> **Instructions to follow**: Reproduce only the lines that begin at the line with "[0.00-1.00s]" and run to the end of the entries; omit every picture.

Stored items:
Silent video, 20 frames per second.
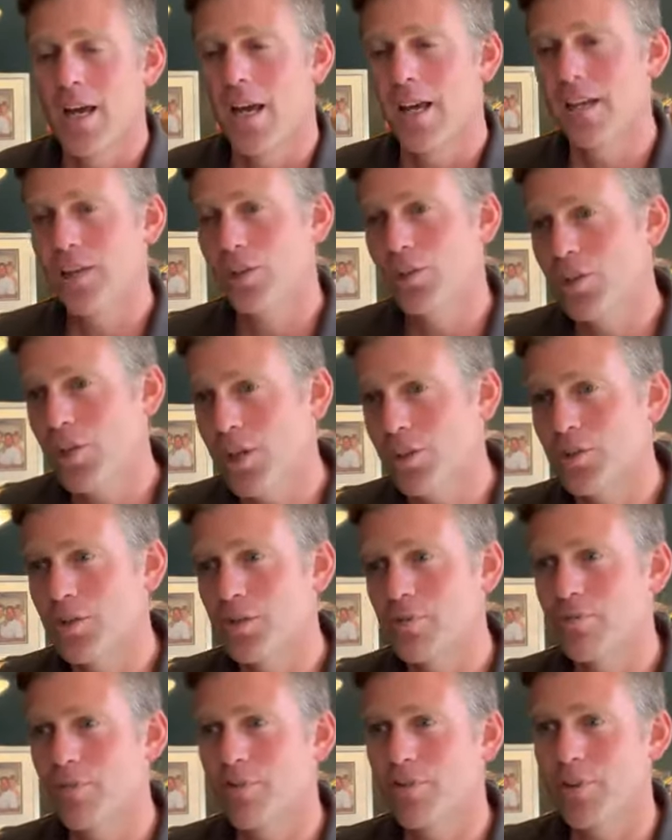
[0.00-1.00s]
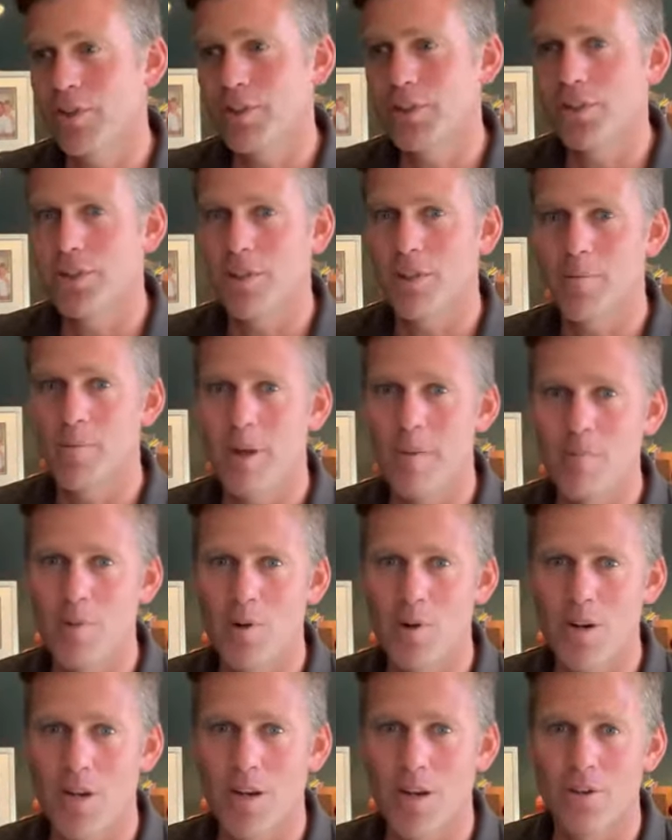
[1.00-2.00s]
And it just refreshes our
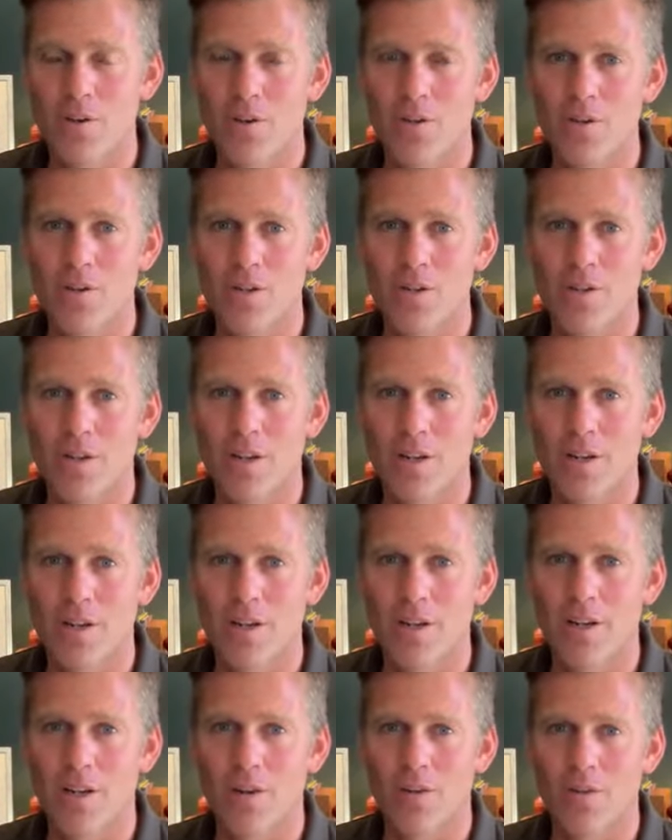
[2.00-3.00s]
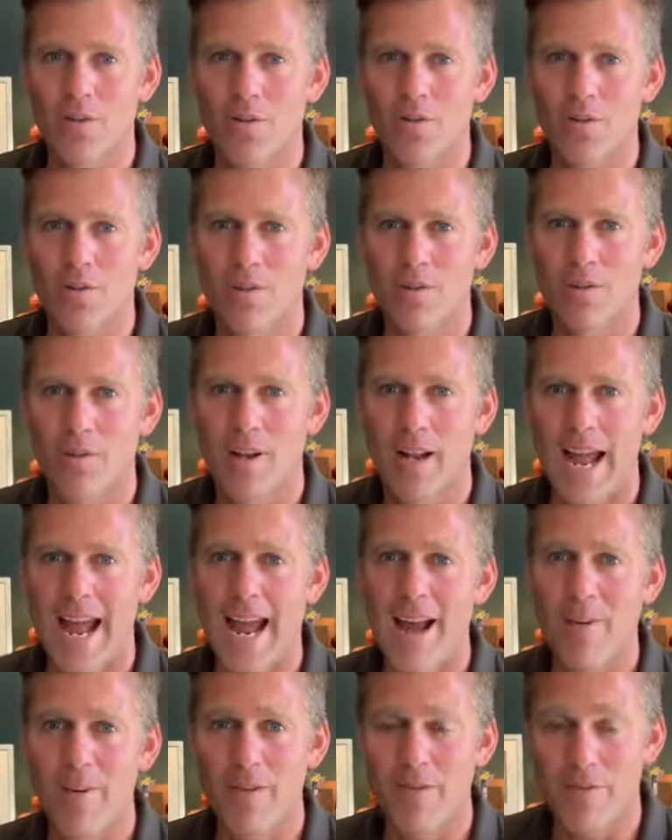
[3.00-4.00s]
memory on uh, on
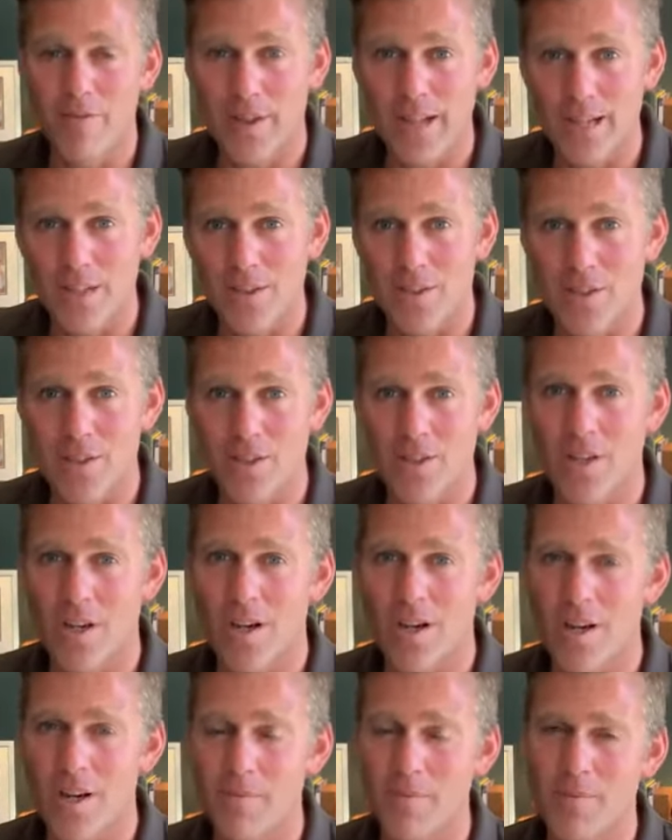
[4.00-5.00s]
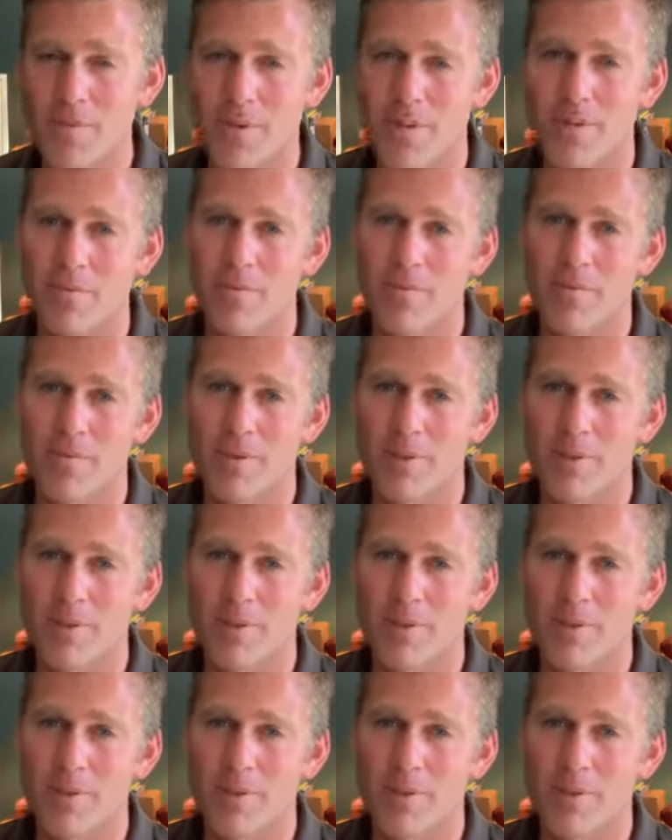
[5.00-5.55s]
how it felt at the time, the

> **Written answer**:
[0.00-1.00s]
[1.00-2.00s]
And it just refreshes our
[2.00-3.00s]
[3.00-4.00s]
memory on uh, on
[4.00-5.00s]
[5.00-5.55s]
how it felt at the time, the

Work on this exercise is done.